Trials of self-administered progesterone suppositories are underway in India, with the goal of reducing the need for clinic visits. Early results suggest that adherence is higher with a self-administered daily suppository than with weekly injections, and that efficacy is similar. If these findings hold, the treatment side of the equation could become simpler, making the absence of screening even more glaring.
Policy change will be needed to bundle screening with existing antenatal ultrasound. Many low-income countries already perform a single ultrasound at 20–24 weeks to assess fetal anatomy and growth. Adding a cervical length measurement to that exam adds only a few minutes and no additional equipment. The WHO could update its guidelines to recommend routine cervical length assessment at the same scan, at least in settings where progesterone is available. Without such a policy shift, the screening gap will persist, and progesterone's potential will remain only half-realised.
Counter-arguments deserve consideration. Some experts worry that universal screening could increase anxiety and lead to unnecessary interventions. A short cervix is a risk factor, not a diagnosis, and many women with a short cervix deliver at term without any treatment. The number needed to treat to prevent one preterm birth is about 10, meaning nine women receive progesterone who would not have delivered early.
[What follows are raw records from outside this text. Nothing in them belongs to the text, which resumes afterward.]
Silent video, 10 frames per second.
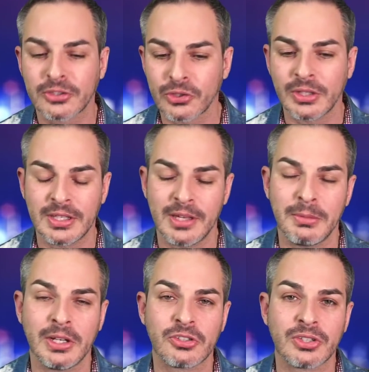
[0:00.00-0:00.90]
So he gave
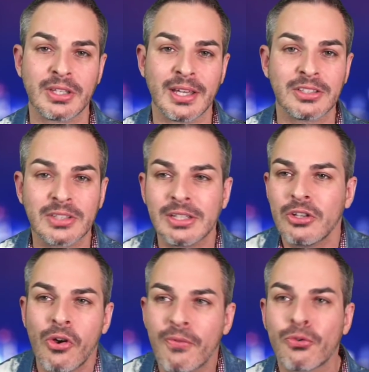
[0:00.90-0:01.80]
me an interesting answer. And, you
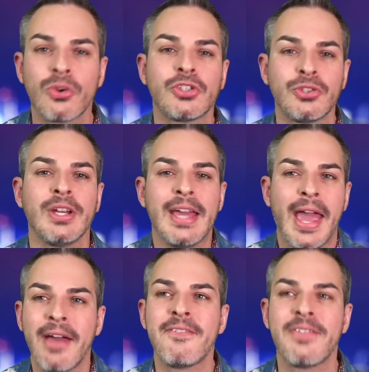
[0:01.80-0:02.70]
know, of course,
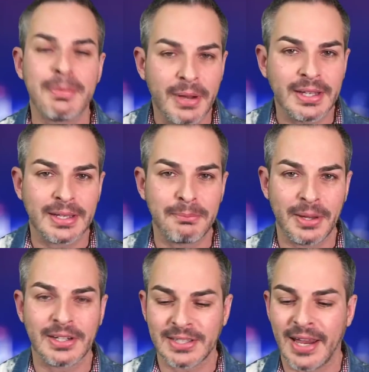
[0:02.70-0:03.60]
everybody
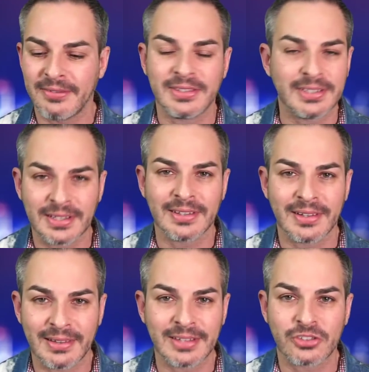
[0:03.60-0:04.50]
compares every
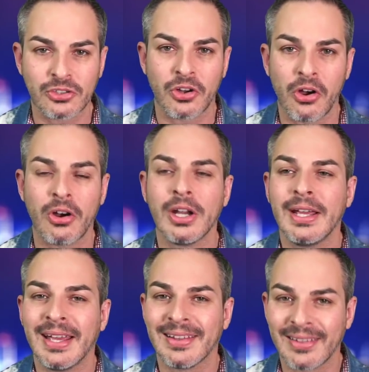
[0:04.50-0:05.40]
single electric car
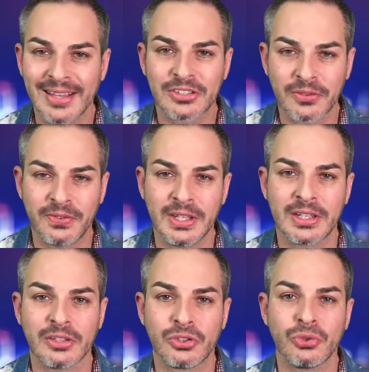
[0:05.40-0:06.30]
and electric
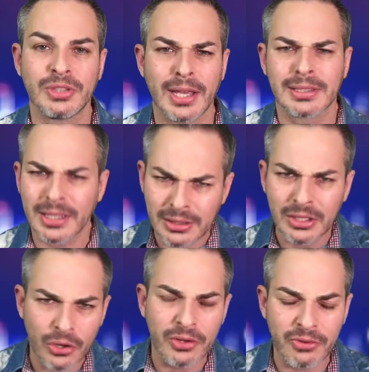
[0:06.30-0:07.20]
vehicle to Tesla, you
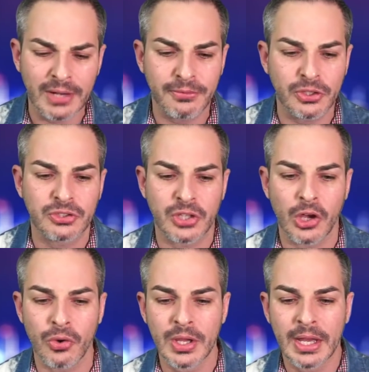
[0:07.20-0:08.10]
know, and rightfully
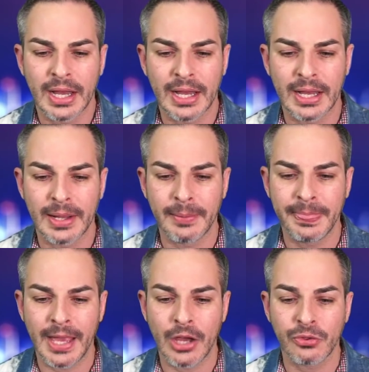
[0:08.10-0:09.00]
so.
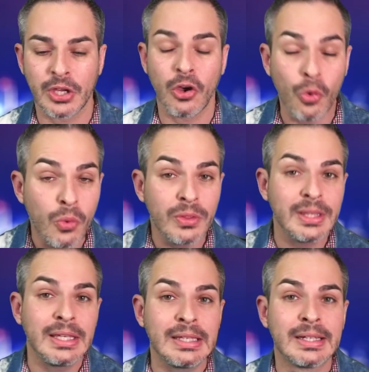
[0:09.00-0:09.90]
Now, the
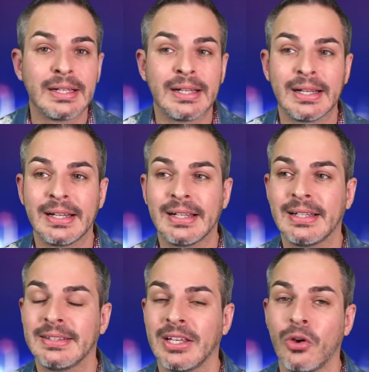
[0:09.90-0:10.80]

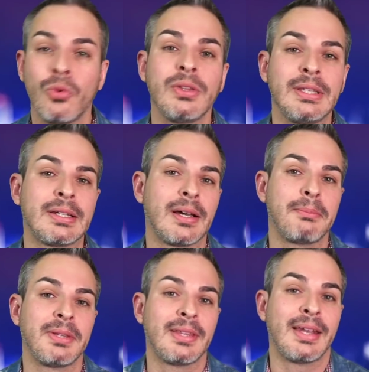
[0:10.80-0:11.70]
only
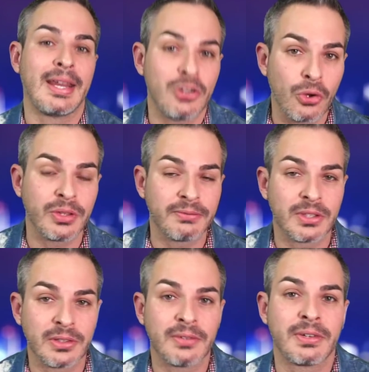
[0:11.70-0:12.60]
company that I know that
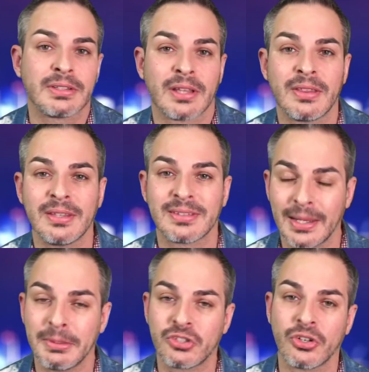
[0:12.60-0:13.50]
delivered the
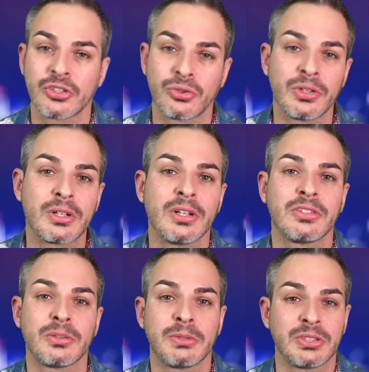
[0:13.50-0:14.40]
semi-trucks to their
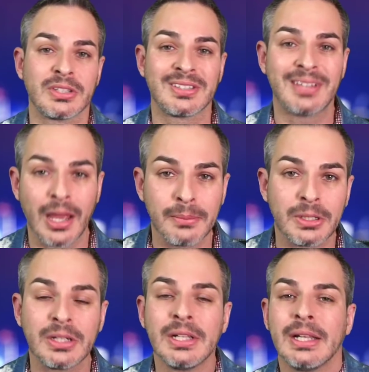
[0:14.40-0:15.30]
customers is
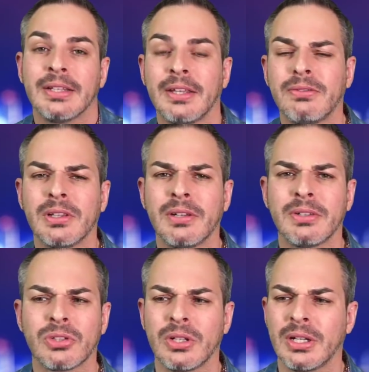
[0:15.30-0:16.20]
Daimler. They've
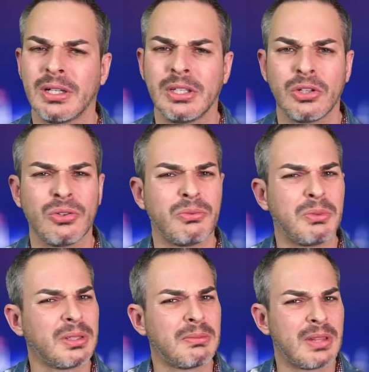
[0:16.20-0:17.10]
delivered, you know,
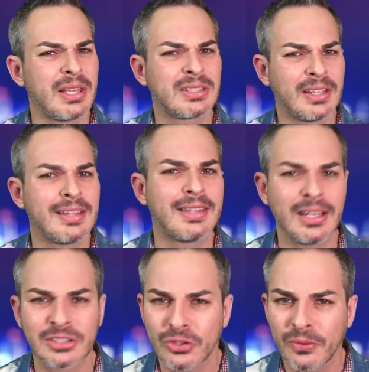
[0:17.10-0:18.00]
what, less than a
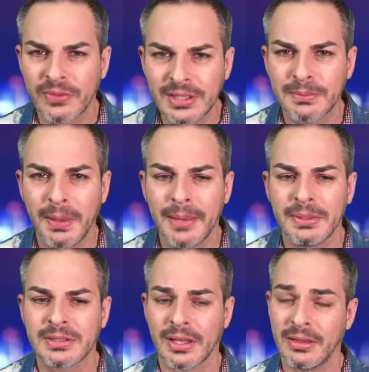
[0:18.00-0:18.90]
dozen of these
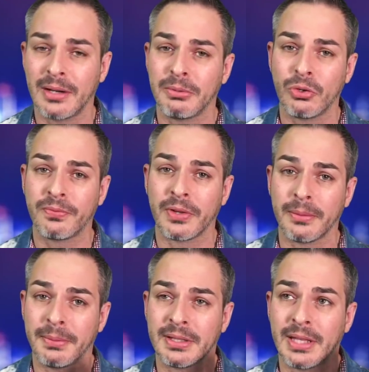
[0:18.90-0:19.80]
babies. They're beautiful,
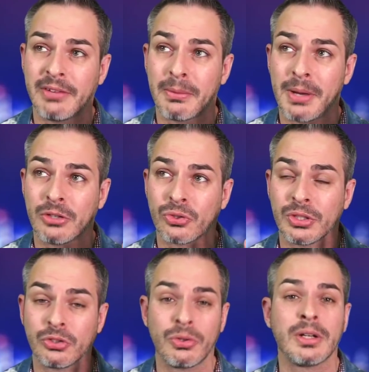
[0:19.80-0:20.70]
but they have about
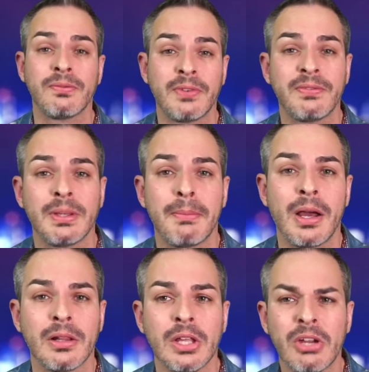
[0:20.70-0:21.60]
only
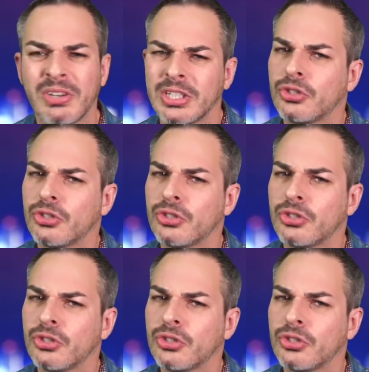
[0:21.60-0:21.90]
250-mile range.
This trade-off is common in preventive medicine, but it must be weighed against the burden of daily medication and the potential for side effects. In settings where progesterone is not readily available, screening may be futile or even harmful if it identifies risk without offering a remedy. These concerns underscore the need for context-specific implementation.
This article is for informational purposes only and does not constitute personalised medical advice. Pregnant women should discuss screening and treatment options with their healthcare provider.